Apache Cassandra Monitoring with OpenTelemetry [including dashboards and alerts]

Updated Jan 10, 202620 min read

Apache Cassandra is a database designed to run across many servers at once, allowing it to store huge amounts of data and stay online even if some servers fail. However, because the data is spread out everywhere, it is incredibly difficult to pinpoint exactly where a problem is coming from when things slow down. You can check your servers and see that they have plenty of CPU and memory left, yet the database still fails to save data or takes too long to respond to requests.

This happens because the database performs many heavy maintenance tasks in the background, like organizing files or cleaning up old information. If these background tasks become too overwhelming, they silently eat up resources and block your actual data requests. Since standard monitoring tools often miss this internal activity, the database can seem perfectly healthy right up until the moment it stops working entirely. You need a way to see these hidden internal struggles to fix issues before they cause a total system failure.

This guide will walk you through a complete monitoring setup, starting with an introduction to modern tools like OpenTelemetry for metrics collection, focusing on metrics that matter most, a hands-on demonstration to implement monitoring and finally a troubleshooting playbook.

How to Collect Key Metrics from Cassandra using OpenTelemetry?

We can break down the metrics collection process into two clear steps:

Metrics inside Cassandra (JMX + Dropwizard)

Cassandra runs on the Java Virtual Machine (JVM) and uses two built-in tools to handle its data:

Dropwizard Metrics Library: Cassandra uses the Dropwizard library to instrument its own code, recording metrics (like write latency or disk usage) as Java objects directly in the JVM Heap.
JMX (Java Management Extensions): JMX is the standard interface that exposes internal Java objects (known as MBeans) over a specific network default port: 7199.

Metrics Collection using OpenTelemetry

OpenTelemetry (OTel) is an open-source observability framework that provides standard APIs, SDKs, and tools to generate, collect, and export telemetry data like logs, metrics, and traces from your applications and systems to any observability platforms like Grafana or SigNoz.

OTel includes the OpenTelemetry Collector, which can scrape JMX metrics and export them to SigNoz (or Grafana, Prometheus, and others).

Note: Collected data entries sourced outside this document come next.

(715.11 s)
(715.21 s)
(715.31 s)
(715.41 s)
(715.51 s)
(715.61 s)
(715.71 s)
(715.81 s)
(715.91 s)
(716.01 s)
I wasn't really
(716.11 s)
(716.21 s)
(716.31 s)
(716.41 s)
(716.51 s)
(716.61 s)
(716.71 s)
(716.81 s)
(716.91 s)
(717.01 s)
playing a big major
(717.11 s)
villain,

OTel Collector: It acts as the bridge. We configure it with a JMX Receiver that connects to Cassandra's port 7199. It queries the specific metrics we care about and translates them from internal Java Objects (MBeans) into standard OTel metrics. The OTel Collector then uses an Exporter to push this data to your observability platform for visualization.

Architecture diagram illustrating Apache Cassandra monitoring pipeline: JMX metrics moving to OpenTelemetry Collector via JMX Receiver, then exporting to SigNoz cloud backend. — *Production Architecture: JMX metrics flowing from Cassandra nodes to the OpenTelemetry Collector and SigNoz.*

Cassandra Monitoring Checklist: Key Metrics for Production

The sections below cover key metrics across latency, traffic, compaction, storage, and JVM health. Each metric explains why it matters and what signs to look for in production.

1. Latency metrics (user experience)

These are your "Is it slow for users?" signals.

Read latency (cassandra.client.request.read.latency.50p, .99p, .max)

High read latency directly impacts user experience and SLOs. Focus on the P99 line: if P50 stays flat but P99 spikes, you're usually looking at a hot partition or a single slow node dragging down the tail.

Write latency (cassandra.client.request.write.latency.50p, .99p, .max)

Cassandra is optimized for writes, so rising write latency is a strong signal that disks, commit logs, or compaction are under pressure. A slow, steady climb here usually points to disk I/O saturation or a cluster that isn't keeping up with incoming writes.

2. Request metrics (traffic profile)

These metrics add context: is the system slow because it's broken, or because load just spiked?

Total request count (cassandra.client.request.count)

This shows how much traffic the cluster is actually handling. Sudden spikes in request count that line up with rising latency usually mean the cluster is healthy but undersized for the new load. Sudden drops to near zero, while users are still active, often point to network, load balancer, or client-side failures before requests even reach Cassandra.

Request errors (cassandra.client.request.error.count)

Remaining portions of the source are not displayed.